--- Assignment ---
If a line in the data contains "Language", copy it out.

START Records for processing

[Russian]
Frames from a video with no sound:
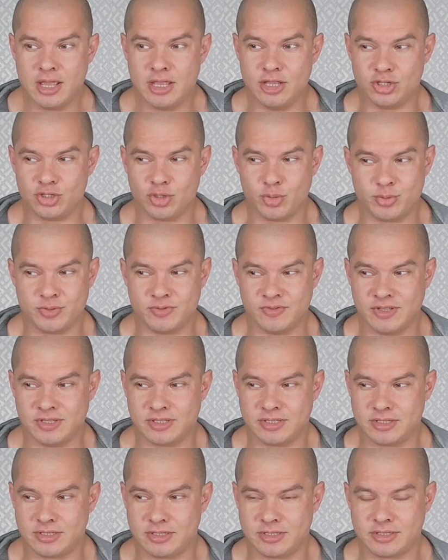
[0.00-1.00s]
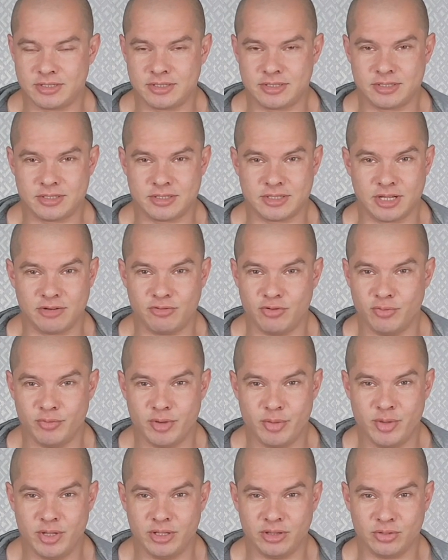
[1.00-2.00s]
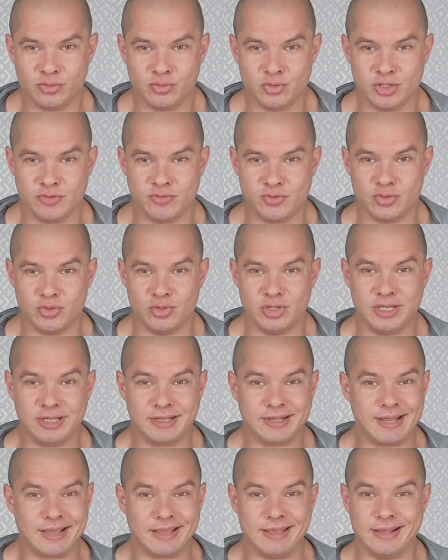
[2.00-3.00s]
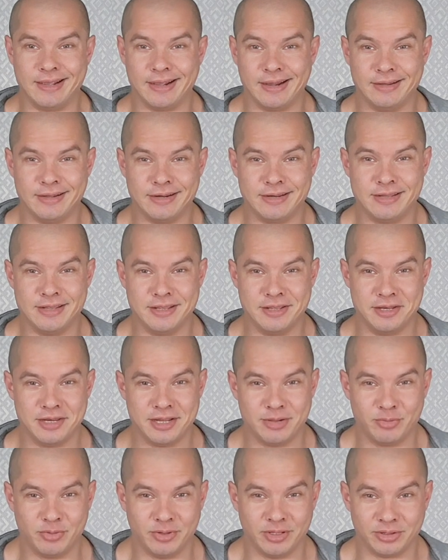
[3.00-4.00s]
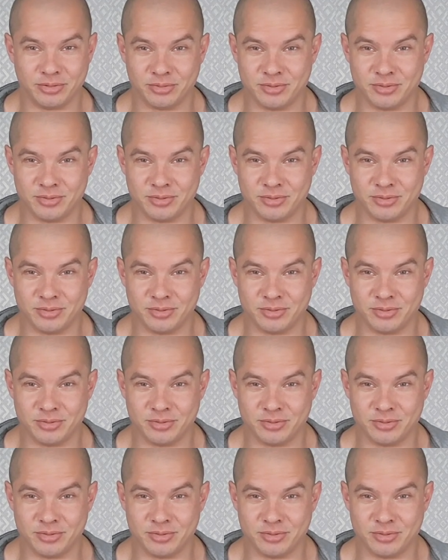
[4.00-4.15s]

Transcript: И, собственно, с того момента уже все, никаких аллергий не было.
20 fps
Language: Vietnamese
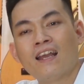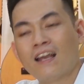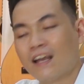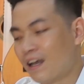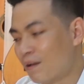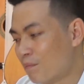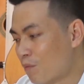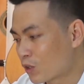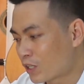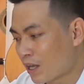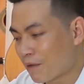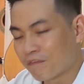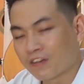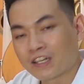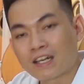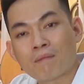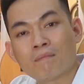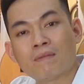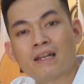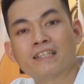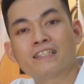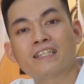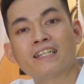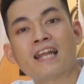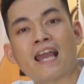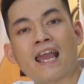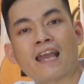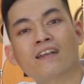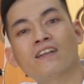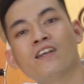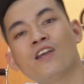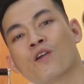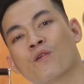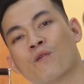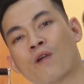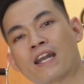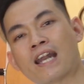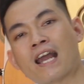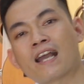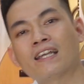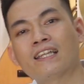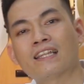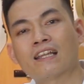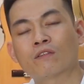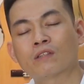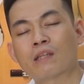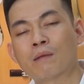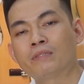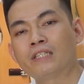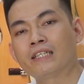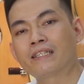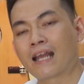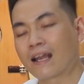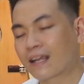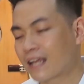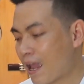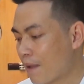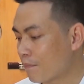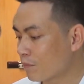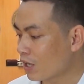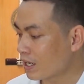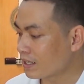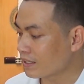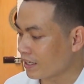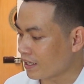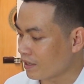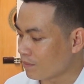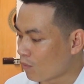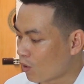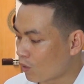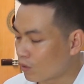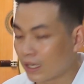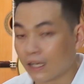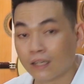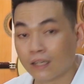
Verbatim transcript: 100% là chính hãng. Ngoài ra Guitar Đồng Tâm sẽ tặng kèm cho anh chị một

END Records for processing
START Records for processing

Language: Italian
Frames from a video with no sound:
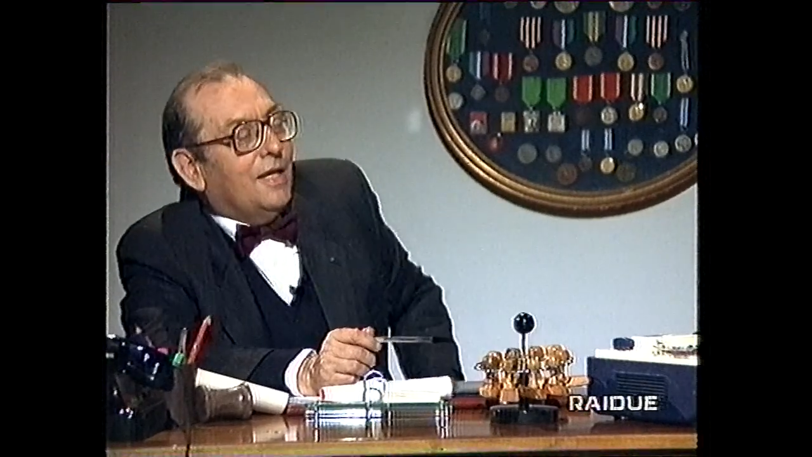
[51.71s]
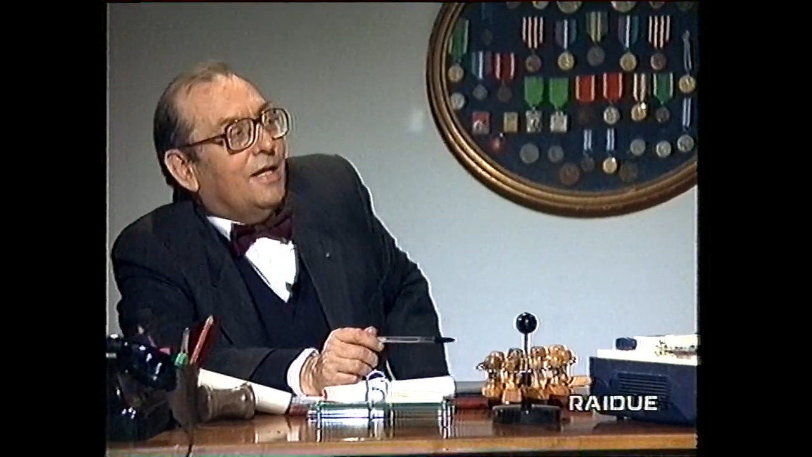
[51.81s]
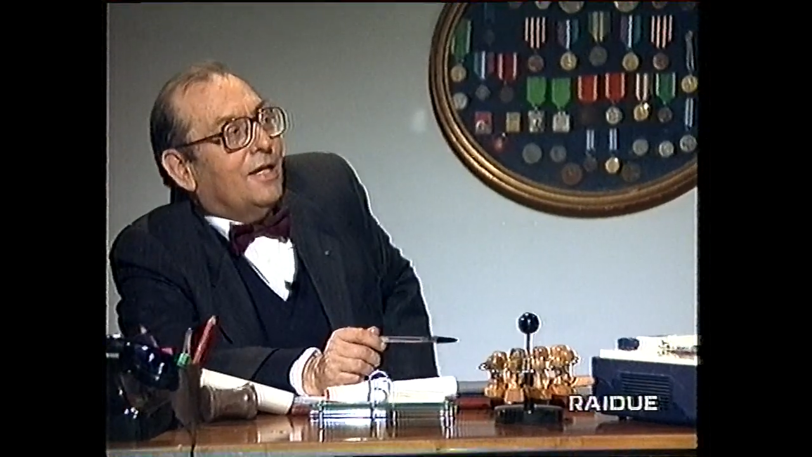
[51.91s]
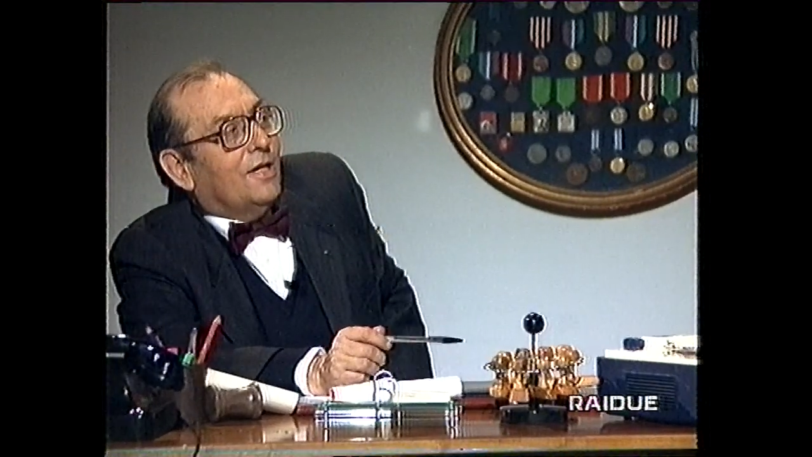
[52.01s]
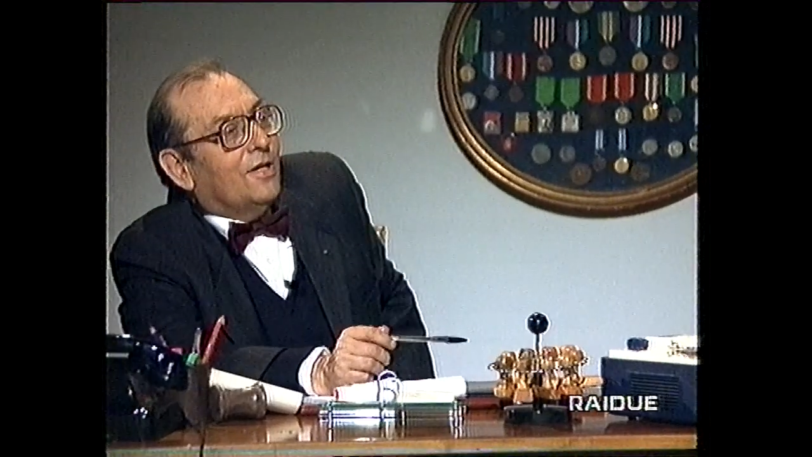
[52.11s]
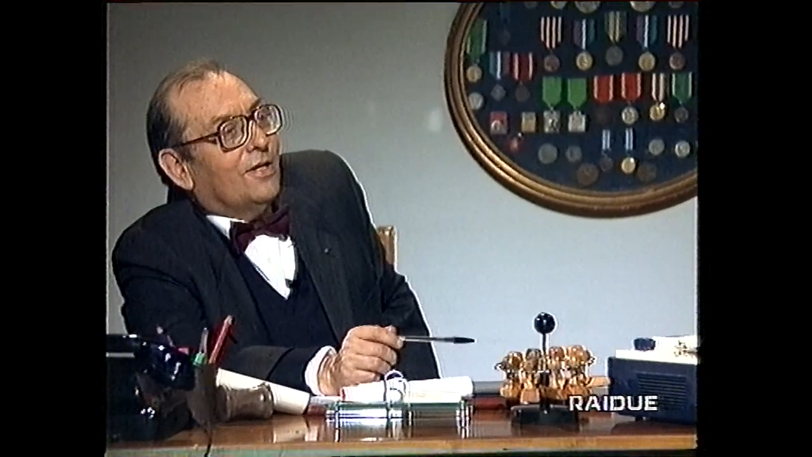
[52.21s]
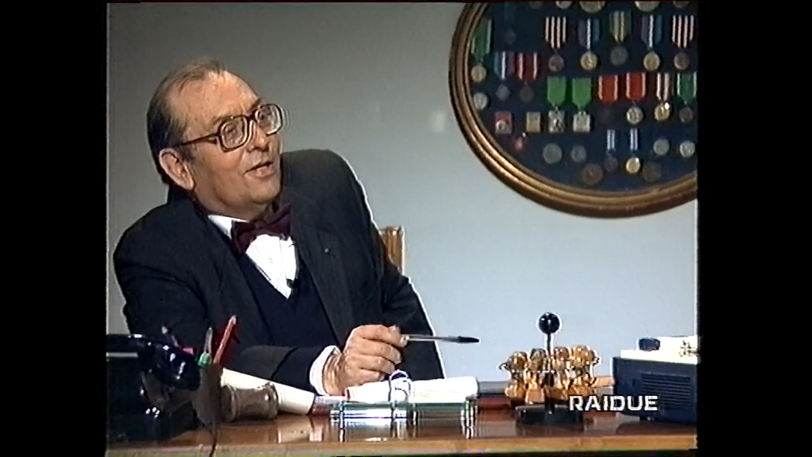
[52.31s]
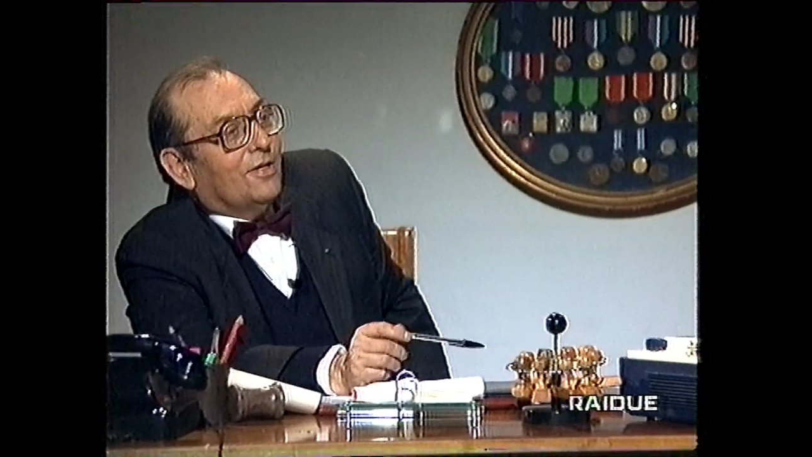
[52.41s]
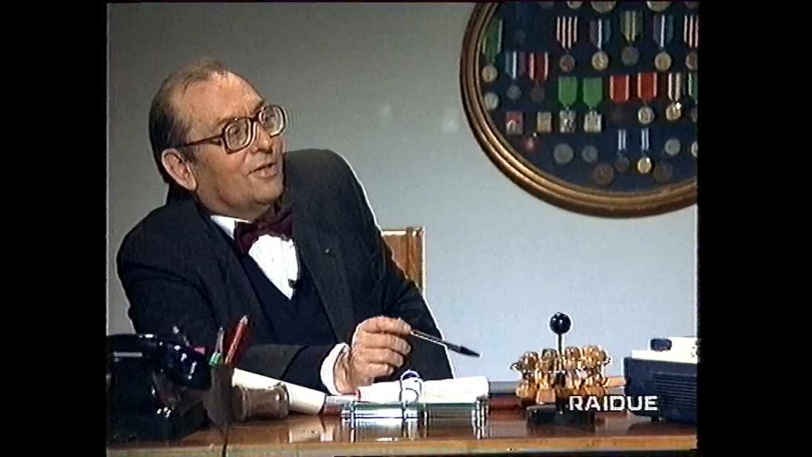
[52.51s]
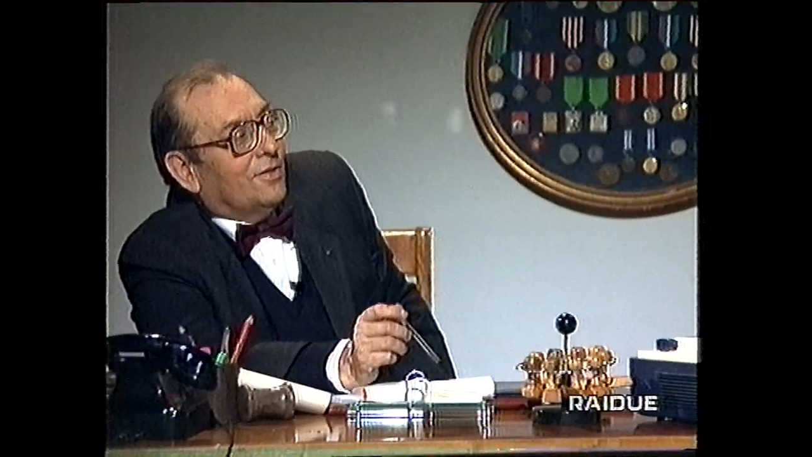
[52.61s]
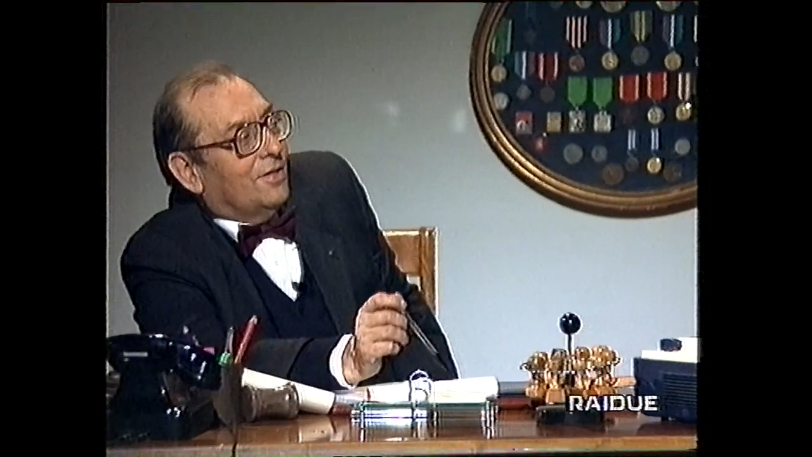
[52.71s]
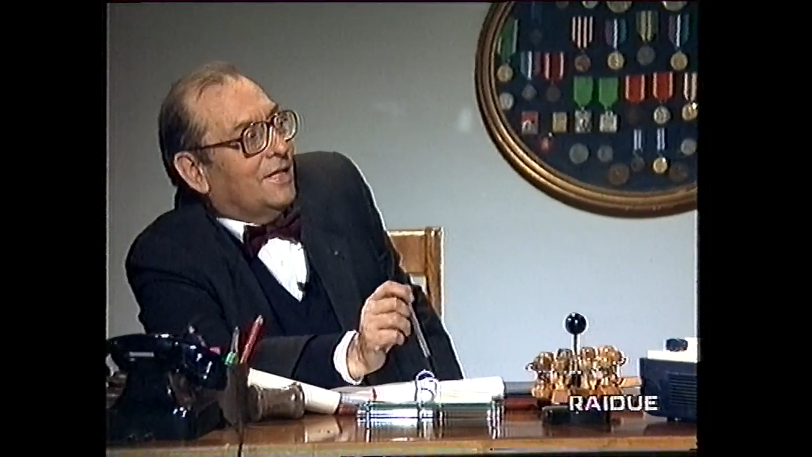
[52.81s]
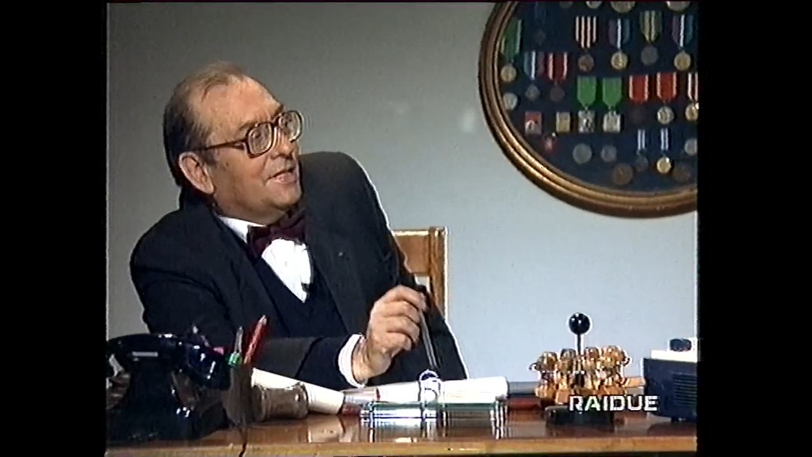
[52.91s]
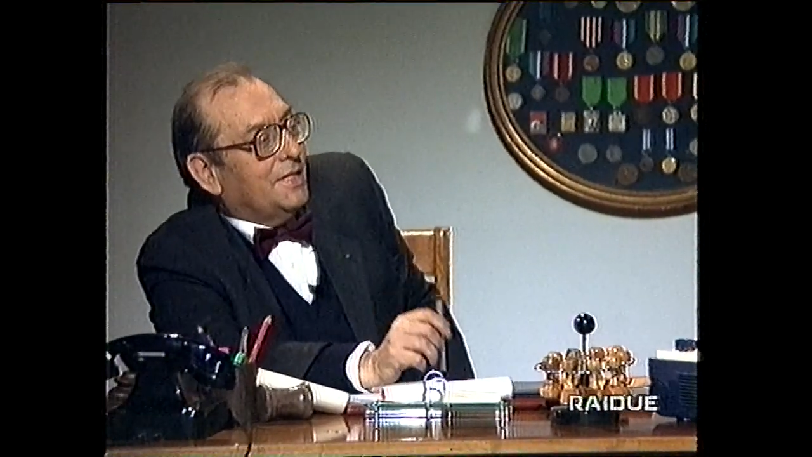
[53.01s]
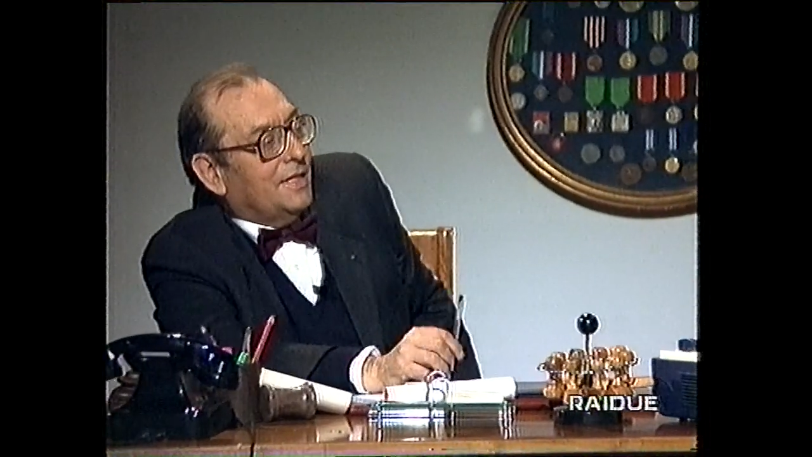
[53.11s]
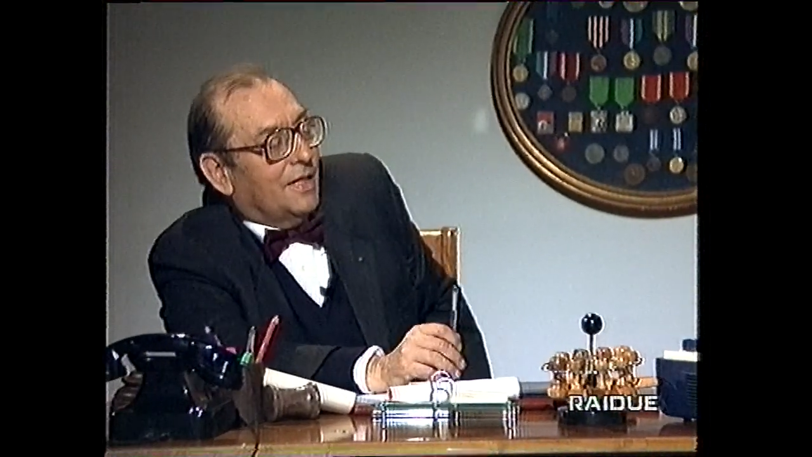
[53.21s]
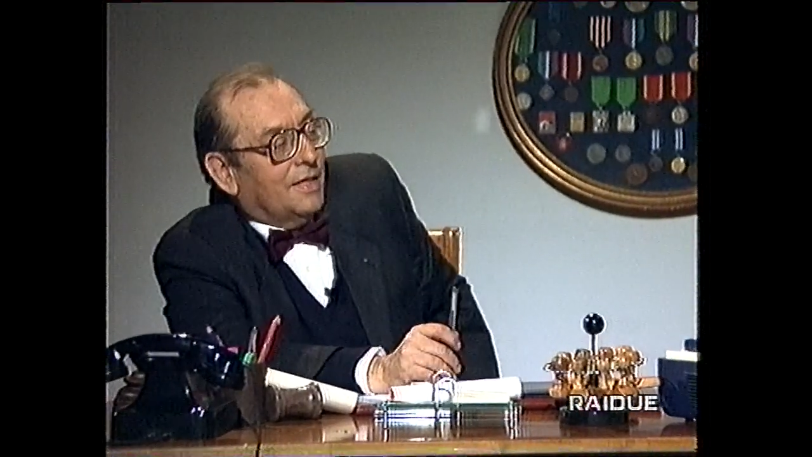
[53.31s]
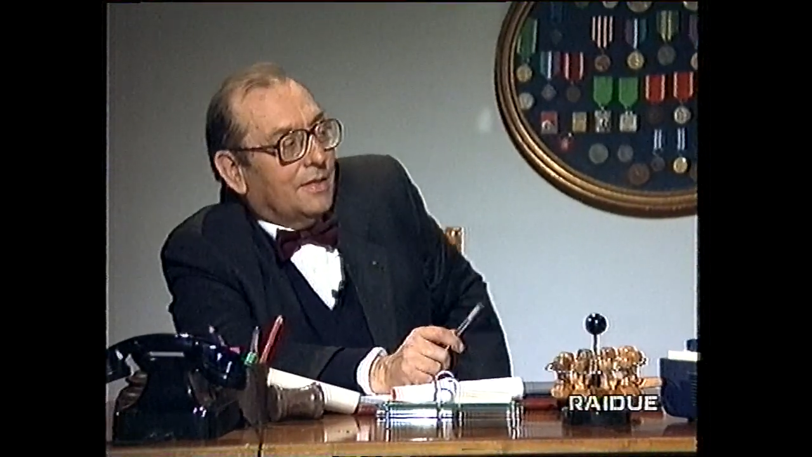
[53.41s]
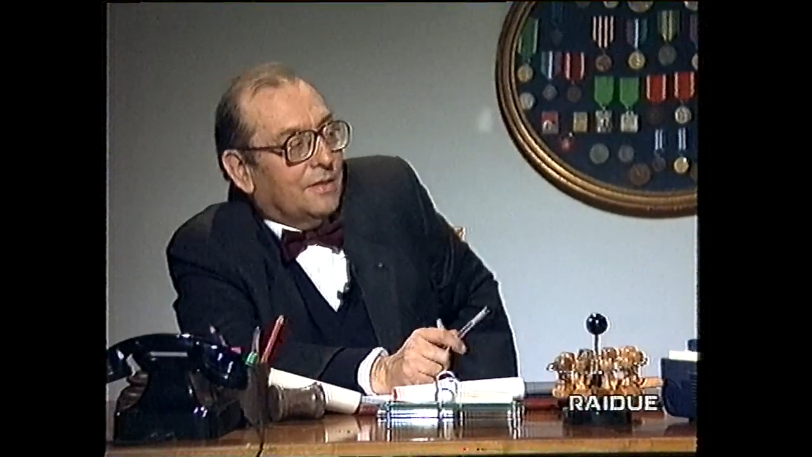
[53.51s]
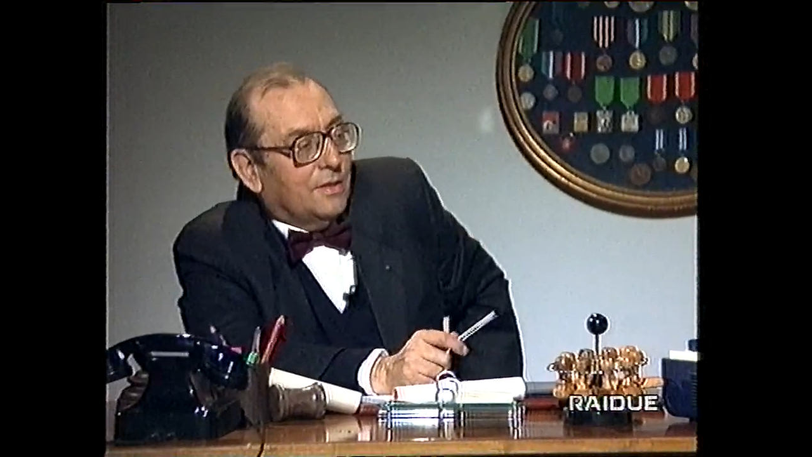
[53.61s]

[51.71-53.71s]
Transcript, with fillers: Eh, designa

END Records for processing

--- Solution for this task ---
Language: Vietnamese
Language: Italian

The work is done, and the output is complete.